**The input:**
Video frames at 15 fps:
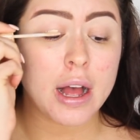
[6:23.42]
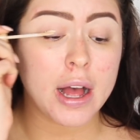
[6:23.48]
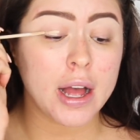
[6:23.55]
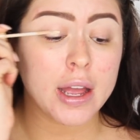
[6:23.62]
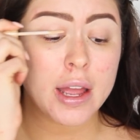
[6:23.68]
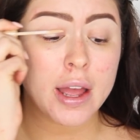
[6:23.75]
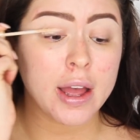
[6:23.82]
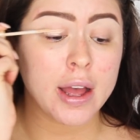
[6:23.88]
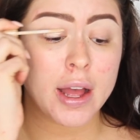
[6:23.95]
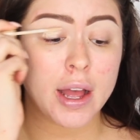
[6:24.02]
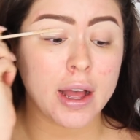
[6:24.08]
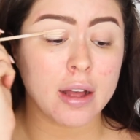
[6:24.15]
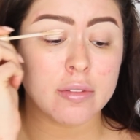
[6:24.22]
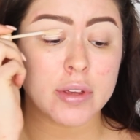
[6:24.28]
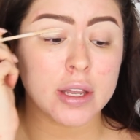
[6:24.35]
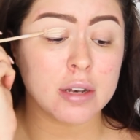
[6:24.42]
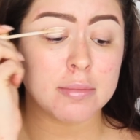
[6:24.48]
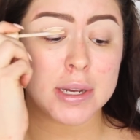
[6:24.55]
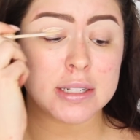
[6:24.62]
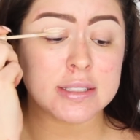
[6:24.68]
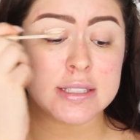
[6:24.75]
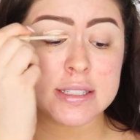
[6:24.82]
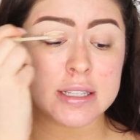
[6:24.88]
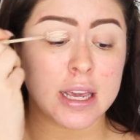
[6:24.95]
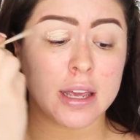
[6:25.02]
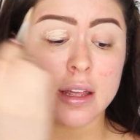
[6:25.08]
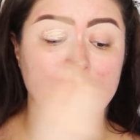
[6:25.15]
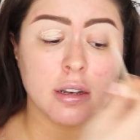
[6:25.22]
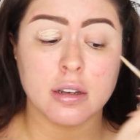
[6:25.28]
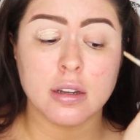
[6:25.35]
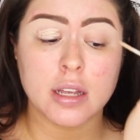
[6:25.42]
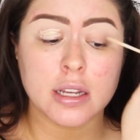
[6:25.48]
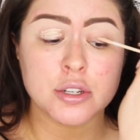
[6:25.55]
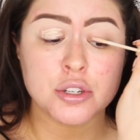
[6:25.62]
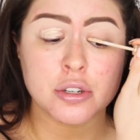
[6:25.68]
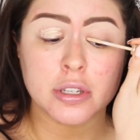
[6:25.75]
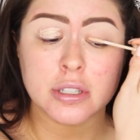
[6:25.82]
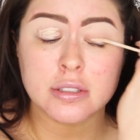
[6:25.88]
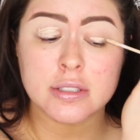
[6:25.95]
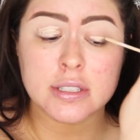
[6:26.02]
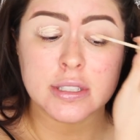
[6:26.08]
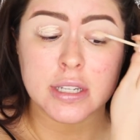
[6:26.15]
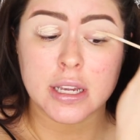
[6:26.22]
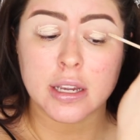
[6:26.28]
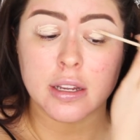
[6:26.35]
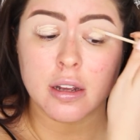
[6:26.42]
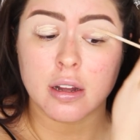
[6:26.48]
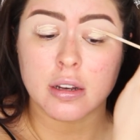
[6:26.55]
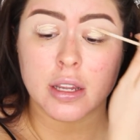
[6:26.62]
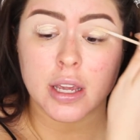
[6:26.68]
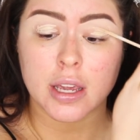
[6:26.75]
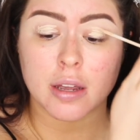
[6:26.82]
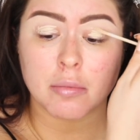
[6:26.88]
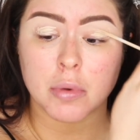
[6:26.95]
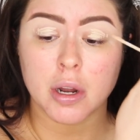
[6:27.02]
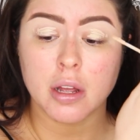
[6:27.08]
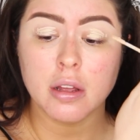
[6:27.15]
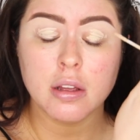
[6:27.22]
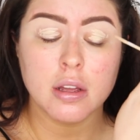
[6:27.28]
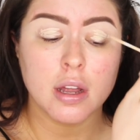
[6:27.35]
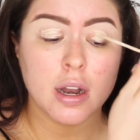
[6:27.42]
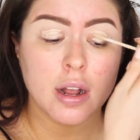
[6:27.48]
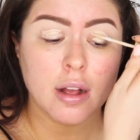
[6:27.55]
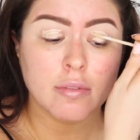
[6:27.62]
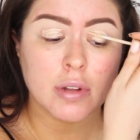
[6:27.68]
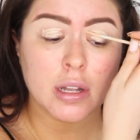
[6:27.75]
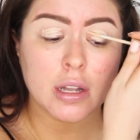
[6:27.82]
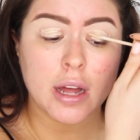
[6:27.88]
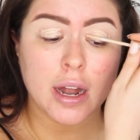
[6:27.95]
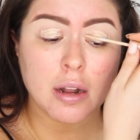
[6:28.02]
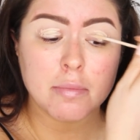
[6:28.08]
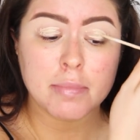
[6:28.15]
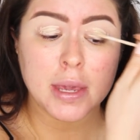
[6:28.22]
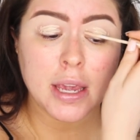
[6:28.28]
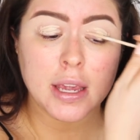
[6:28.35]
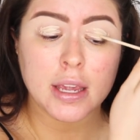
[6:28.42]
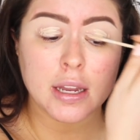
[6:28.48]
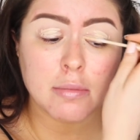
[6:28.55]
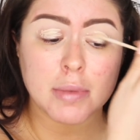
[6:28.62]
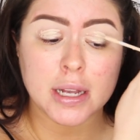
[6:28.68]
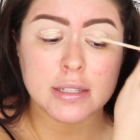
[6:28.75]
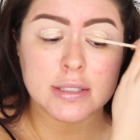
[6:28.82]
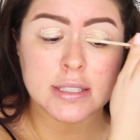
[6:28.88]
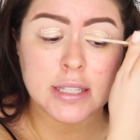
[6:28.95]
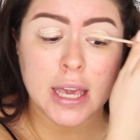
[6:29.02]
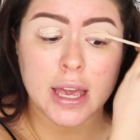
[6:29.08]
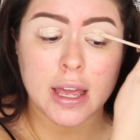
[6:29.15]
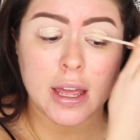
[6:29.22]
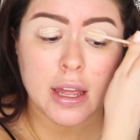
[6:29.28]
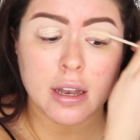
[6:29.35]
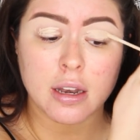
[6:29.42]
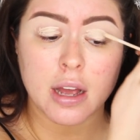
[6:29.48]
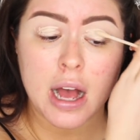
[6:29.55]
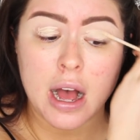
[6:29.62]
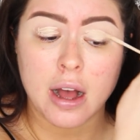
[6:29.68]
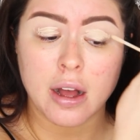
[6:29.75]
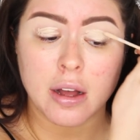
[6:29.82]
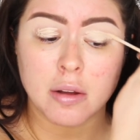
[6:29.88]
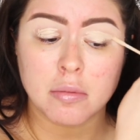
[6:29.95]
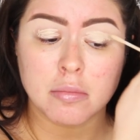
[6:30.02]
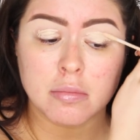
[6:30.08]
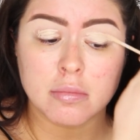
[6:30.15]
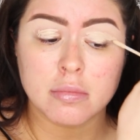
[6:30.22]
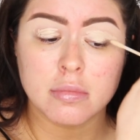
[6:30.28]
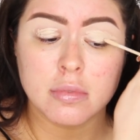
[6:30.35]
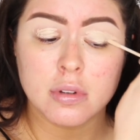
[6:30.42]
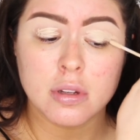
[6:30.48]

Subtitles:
I have in my skin, as you can see on camera, a lot of pink in my skin. I'm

**Exercise directions:**
All records are to be reproduced exactly; the pictures are to be omitted.

**Your response:**
Video frames at 15 fps:
[6:23.42]
[6:23.48]
[6:23.55]
[6:23.62]
[6:23.68]
[6:23.75]
[6:23.82]
[6:23.88]
[6:23.95]
[6:24.02]
[6:24.08]
[6:24.15]
[6:24.22]
[6:24.28]
[6:24.35]
[6:24.42]
[6:24.48]
[6:24.55]
[6:24.62]
[6:24.68]
[6:24.75]
[6:24.82]
[6:24.88]
[6:24.95]
[6:25.02]
[6:25.08]
[6:25.15]
[6:25.22]
[6:25.28]
[6:25.35]
[6:25.42]
[6:25.48]
[6:25.55]
[6:25.62]
[6:25.68]
[6:25.75]
[6:25.82]
[6:25.88]
[6:25.95]
[6:26.02]
[6:26.08]
[6:26.15]
[6:26.22]
[6:26.28]
[6:26.35]
[6:26.42]
[6:26.48]
[6:26.55]
[6:26.62]
[6:26.68]
[6:26.75]
[6:26.82]
[6:26.88]
[6:26.95]
[6:27.02]
[6:27.08]
[6:27.15]
[6:27.22]
[6:27.28]
[6:27.35]
[6:27.42]
[6:27.48]
[6:27.55]
[6:27.62]
[6:27.68]
[6:27.75]
[6:27.82]
[6:27.88]
[6:27.95]
[6:28.02]
[6:28.08]
[6:28.15]
[6:28.22]
[6:28.28]
[6:28.35]
[6:28.42]
[6:28.48]
[6:28.55]
[6:28.62]
[6:28.68]
[6:28.75]
[6:28.82]
[6:28.88]
[6:28.95]
[6:29.02]
[6:29.08]
[6:29.15]
[6:29.22]
[6:29.28]
[6:29.35]
[6:29.42]
[6:29.48]
[6:29.55]
[6:29.62]
[6:29.68]
[6:29.75]
[6:29.82]
[6:29.88]
[6:29.95]
[6:30.02]
[6:30.08]
[6:30.15]
[6:30.22]
[6:30.28]
[6:30.35]
[6:30.42]
[6:30.48]

Subtitles:
I have in my skin, as you can see on camera, a lot of pink in my skin. I'm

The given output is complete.